バスキュラーアクセスの種類は、血液透析を受ける患者の死亡率および入院リスクと有意に関連することが知られている。 以前の研究では、カテーテルを使用している患者は動静脈瘻(AVF)を使用している患者に比べ、死亡リスクが39%、入院リスクが45%高かったと報告されている29。また、AVF以外のバスキュラーアクセスの種類は、感染関連入院の20%以上の増加と関連することも報告されている9。 これらの比率は、日本透析医学会の透析年報30に報告されている比率と類似しており、この結果は日本の典型的な透析状況を反映していると考えられる。 Coxモデルをバスキュラーアクセスの種類で完全調整したモデルに追加して調整したところ、それぞれのHRは表2のものとほぼ同じであった(データは示していない)。 したがって、本研究では、バスキュラーアクセスの種類は感染症またはCVD関連の入院に有意に寄与していない可能性がある。
この研究にはいくつかの限界がある。 第一に、CVD関連入院と感染症関連入院の定義が事前に規定されていなかったことである。 したがって、原因別の入院は個々の医師および施設の裁量に任されていた。 第2に、本研究では栄養指標としてNRI-JHのみを使用した。 国際腎栄養代謝学会は、PEWの評価に用いる可能性のあるツールとして、栄養不良炎症スコア(MIS)に言及している11。MISは包括的なスコアリングシステムであるが、十分な訓練を受けた検査者による主観的な評価が必要であり、日常臨床への導入を妨げている。 対照的に、GNRIはBMIと血清アルブミンから簡単に計算できる客観的なスクリーニングツールである25。 とはいえ、栄養関連因子の数を増やすことでさまざまな転帰をより正確に予測できるかどうかを確認し、栄養状態の主観的評価であるMISとNRI-JHを比較するには、さらなる研究が必要である。 第3に、感染の原因、種類および重症度が明確に特定されていない。 第4に、本研究は観察研究であるため、栄養状態と入院の因果関係を決定することはできない。 第5に、血清クレアチニン値は血液透析を受けている患者の骨格筋量をある程度反映する可能性があるにもかかわらず、二重エネルギーX線吸収測定法または生体電気インピーダンス分析によって得られた筋肉量に関する情報が不足している31。最後に、本研究では、日本人の血液透析コホートからの独立したデータを用いて、日本人の血液透析患者の栄養指標と臨床転帰との関連を調べた。 したがって、結果の一般化可能性を確認するためには、世界規模の研究が必要である。 同時に、民族、ライフスタイル、体格の異なる患者間で使用できる共通の栄養リスク指標の開発が、例えば、修正カットオフ値の使用を通じて期待される。

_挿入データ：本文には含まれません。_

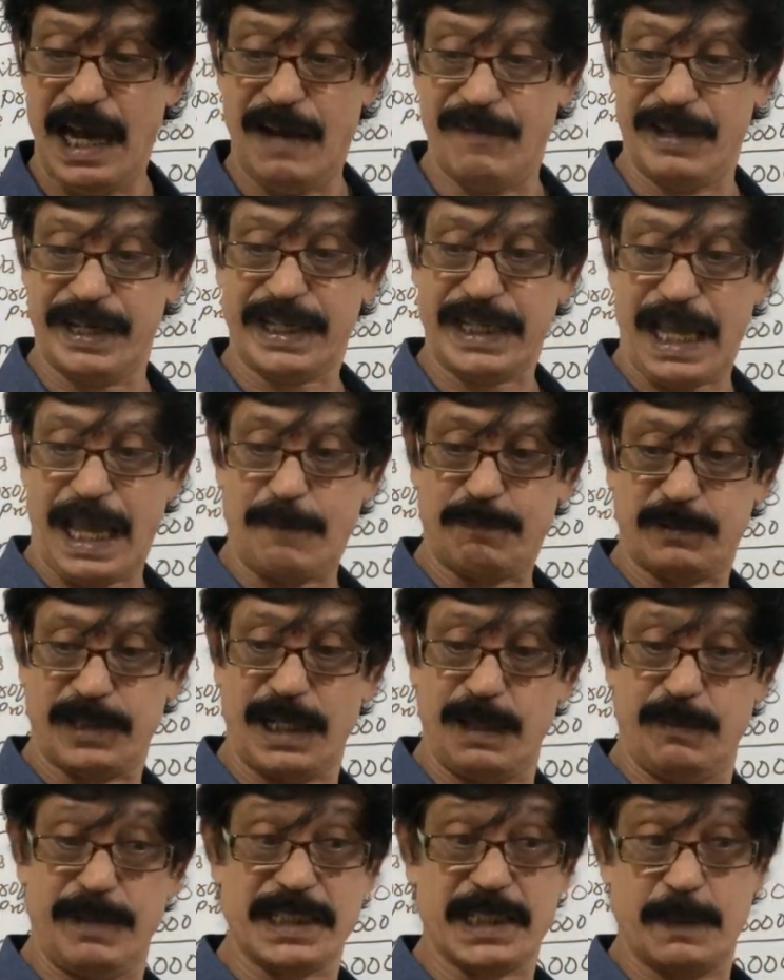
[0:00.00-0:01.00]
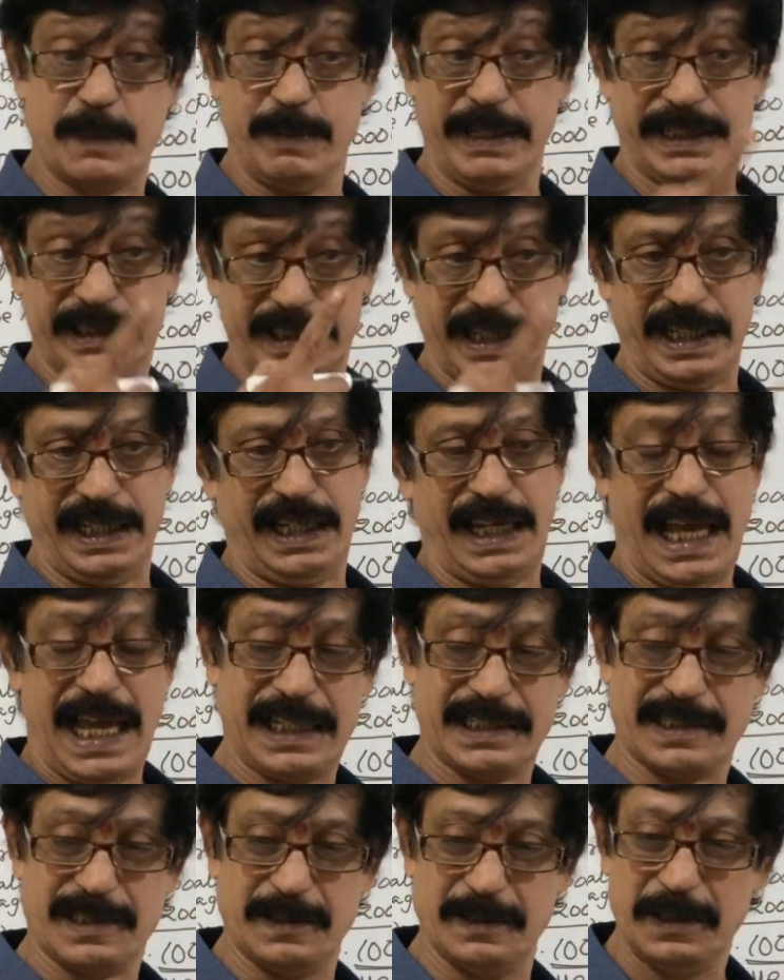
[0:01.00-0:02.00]
our capital must be 3
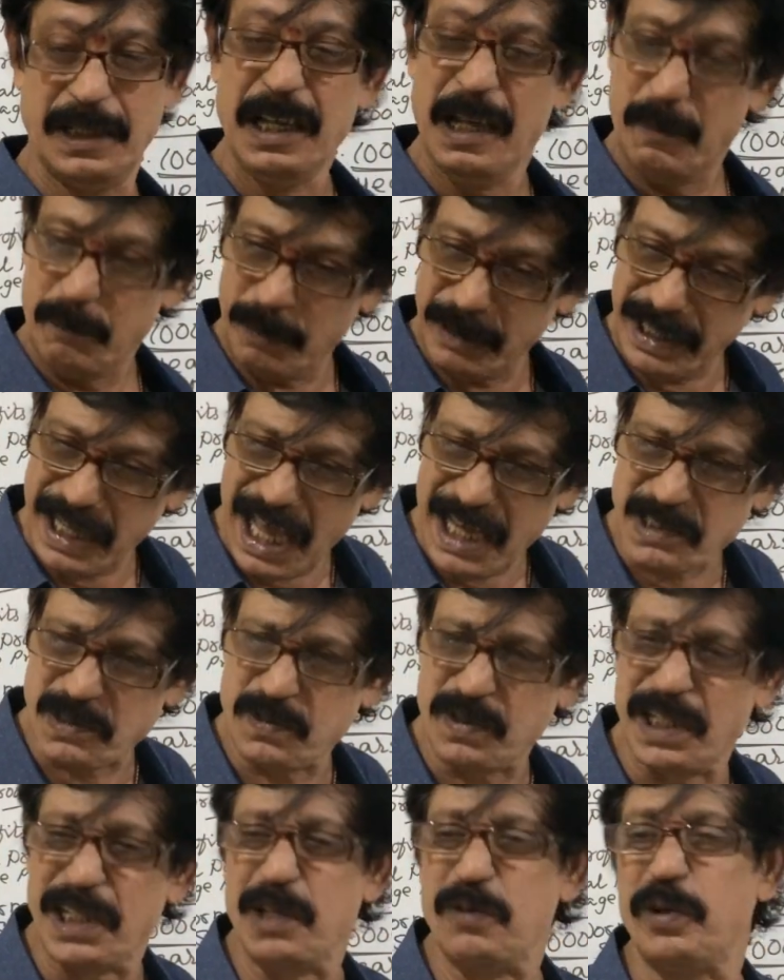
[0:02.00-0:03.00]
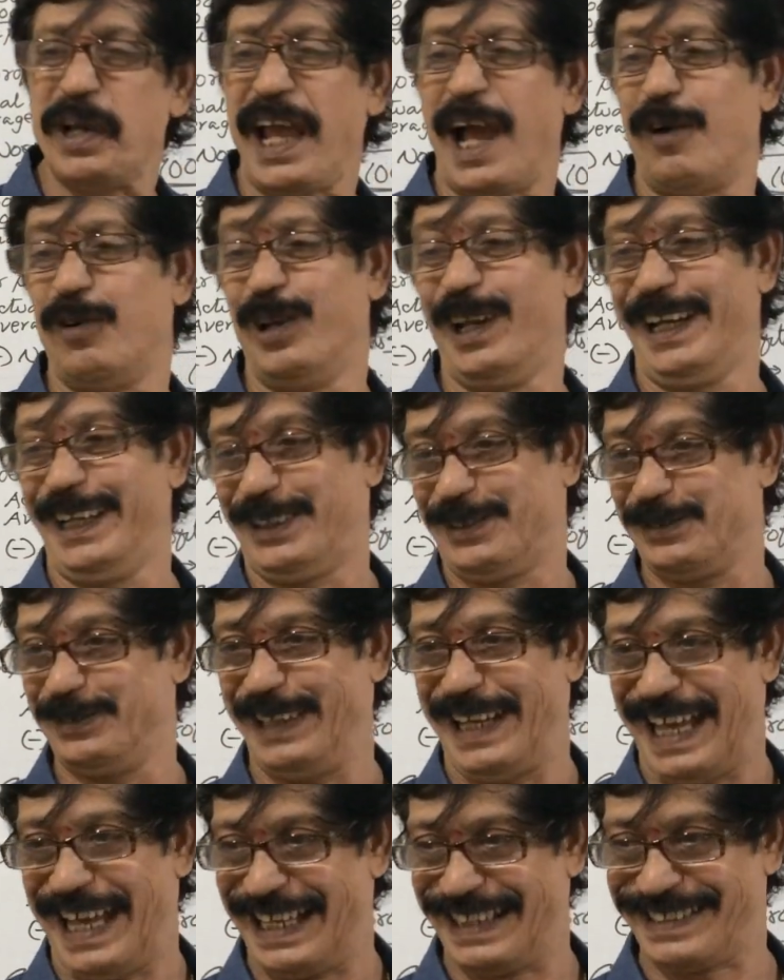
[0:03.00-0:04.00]
lakhs. But actually we have only
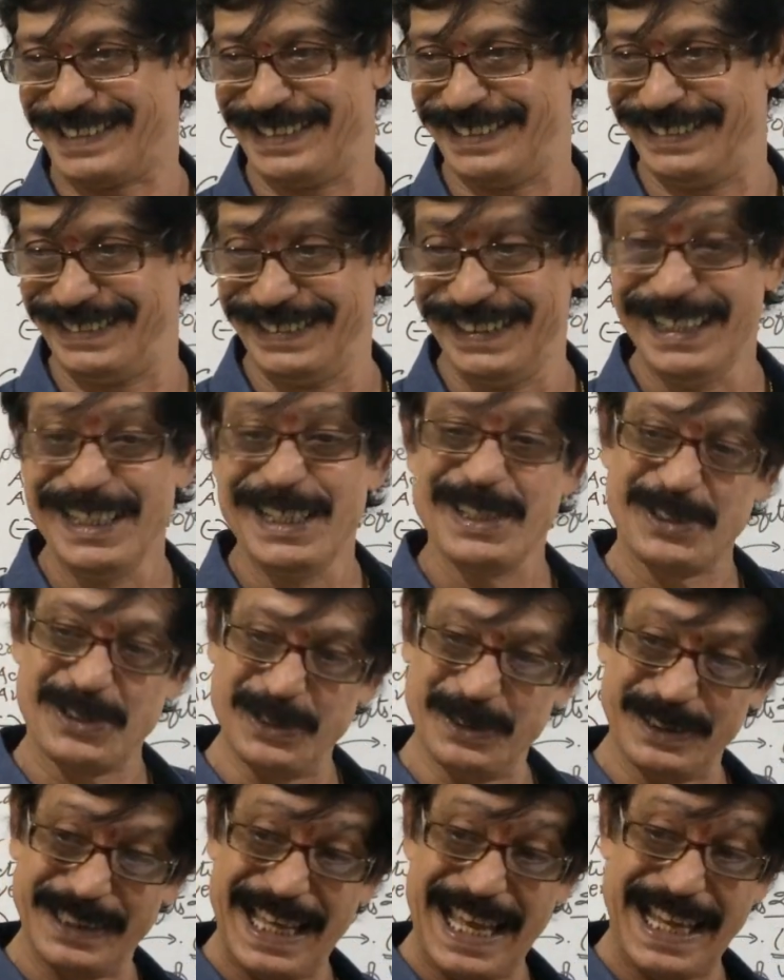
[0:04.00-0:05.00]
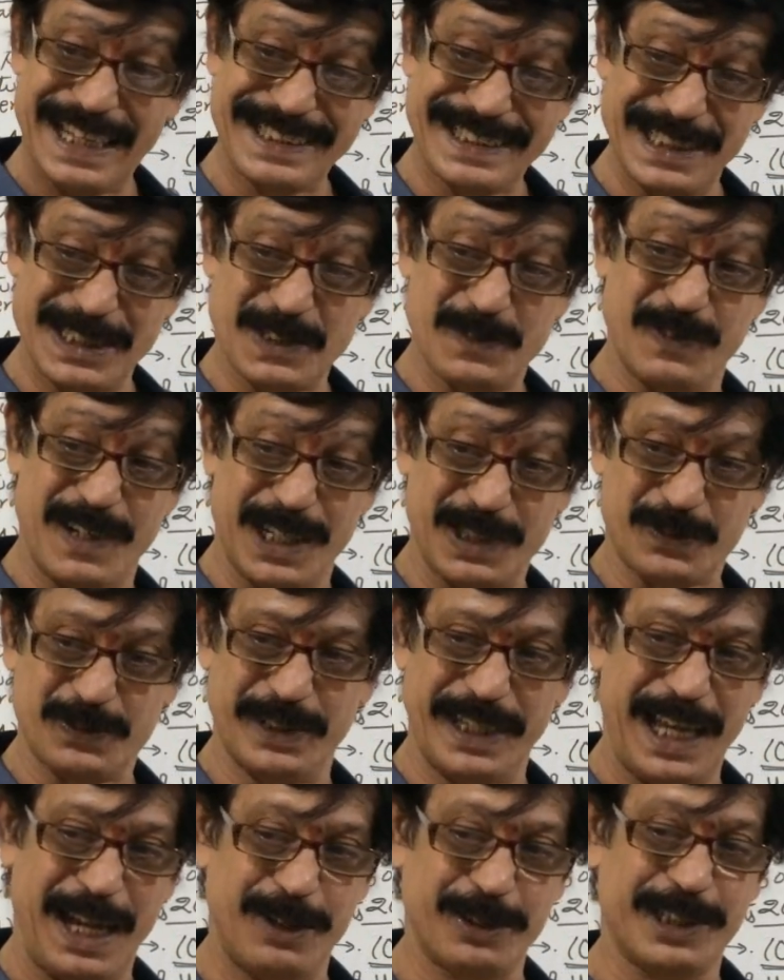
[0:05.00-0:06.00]
2 lakhs. So the excess
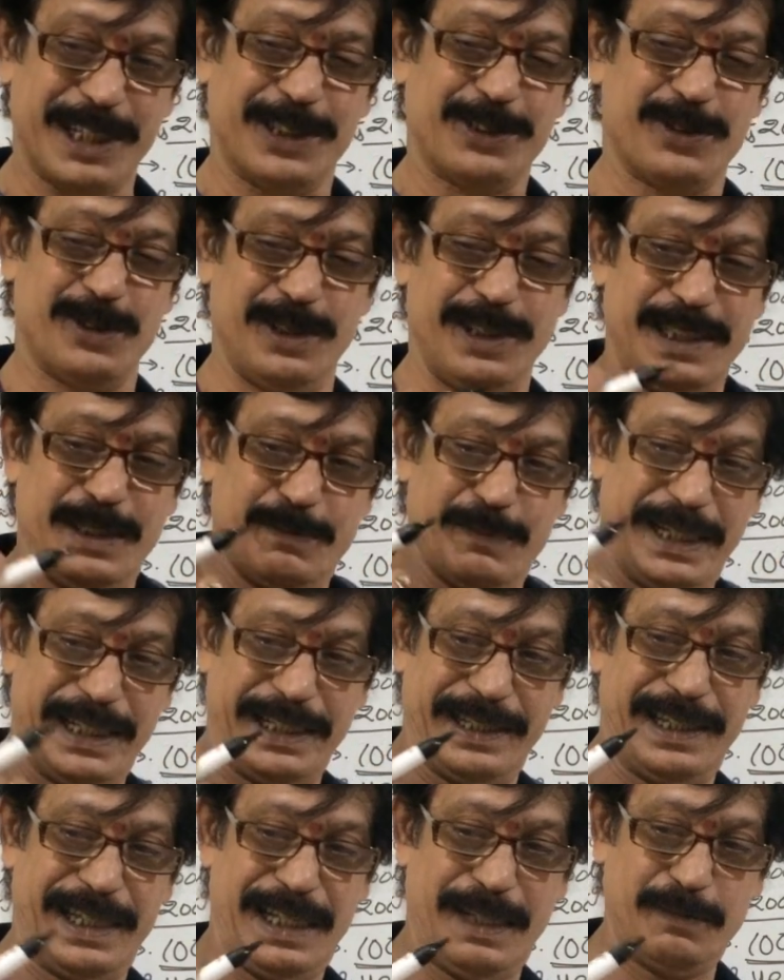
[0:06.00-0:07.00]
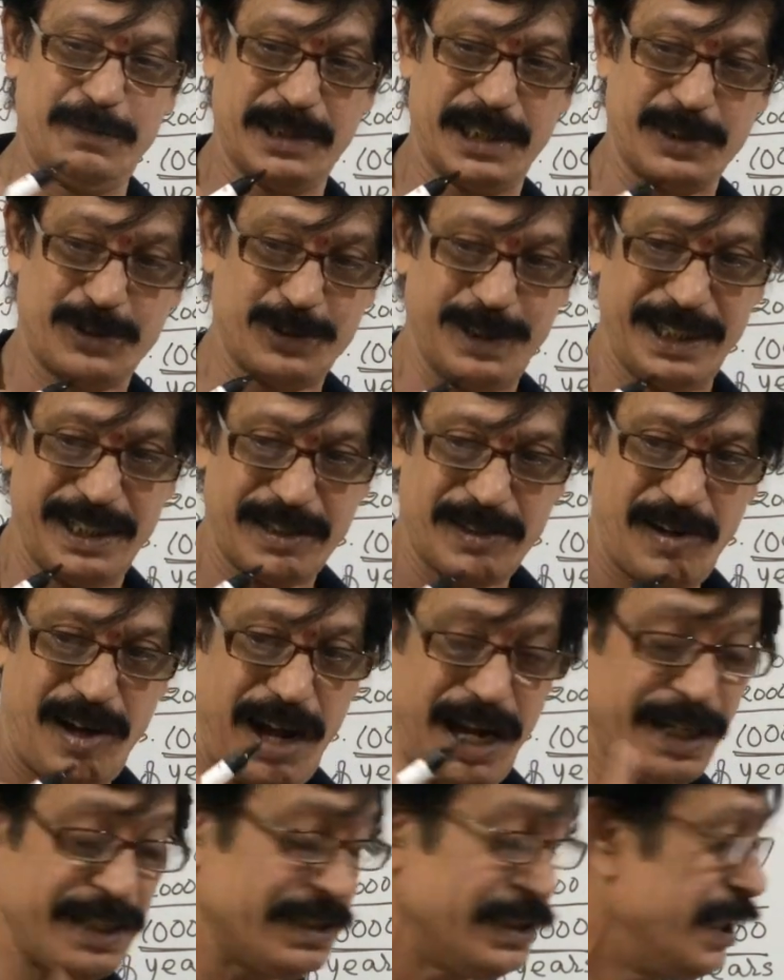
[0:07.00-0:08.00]
what we have, that only my name, that only
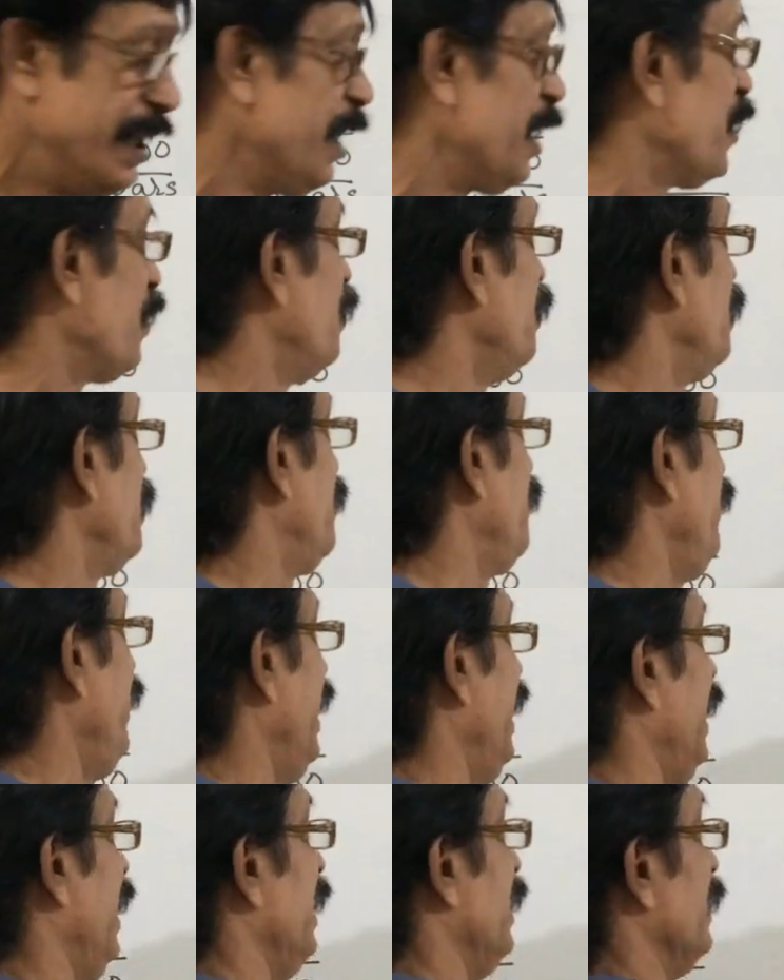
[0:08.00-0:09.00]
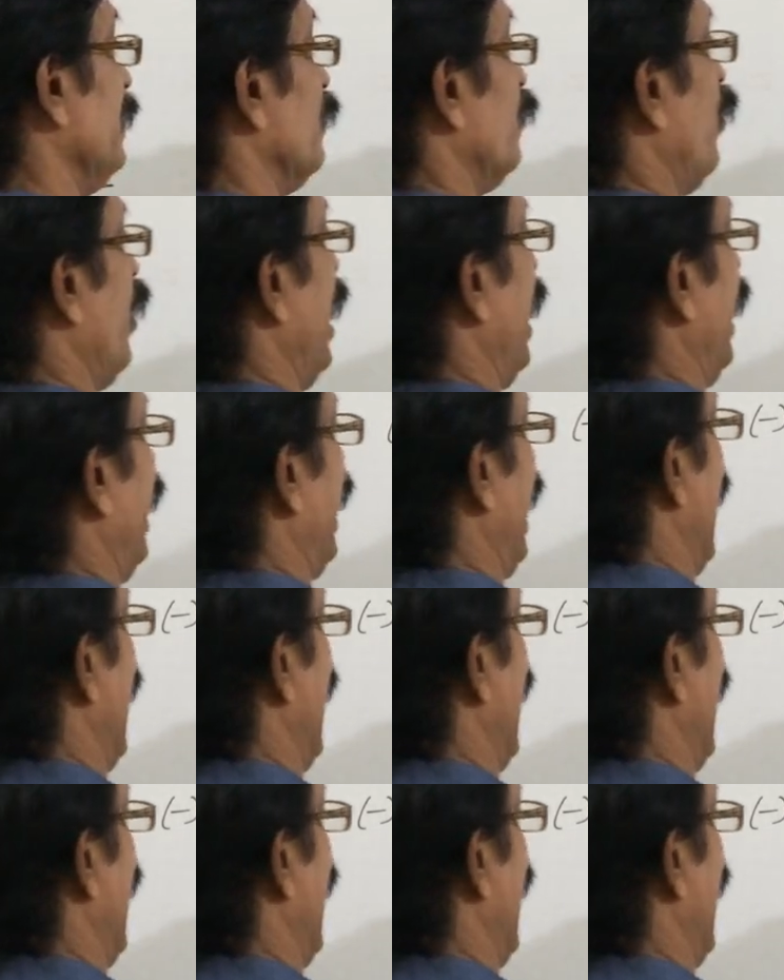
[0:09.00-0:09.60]
called goodwill, 1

結論として、血液透析患者において、ベースライン時のNRI-JHは感染症関連入院と関連するが、CVD関連入院とは関連しないことがわかった。 さらに、ベースラインおよび入院直前のNRI-JHは、CVD関連入院後および感染症関連入院後の死亡と有意に関連していた。 これらの知見は、血液透析患者における感染イベントの栄養指標としてのNRI-JHの有用性を示唆している。 さらに、入院後の転帰を改善するための個々の栄養ケアの計画に役立つ可能性がある。
応用例
栄養障害の客観的スクリーニングツールであるNRI-JHは、血液透析を受けている患者における感染症関連の入院と関連していた。 さらに、NRI-JHで評価した栄養リスクが高いほど、CVD関連および感染症関連の入院後の死亡率と関連していた。 NRI-JHの定期的な反復測定は、転帰を改善するための個別の栄養ケアの計画に役立つ可能性がある。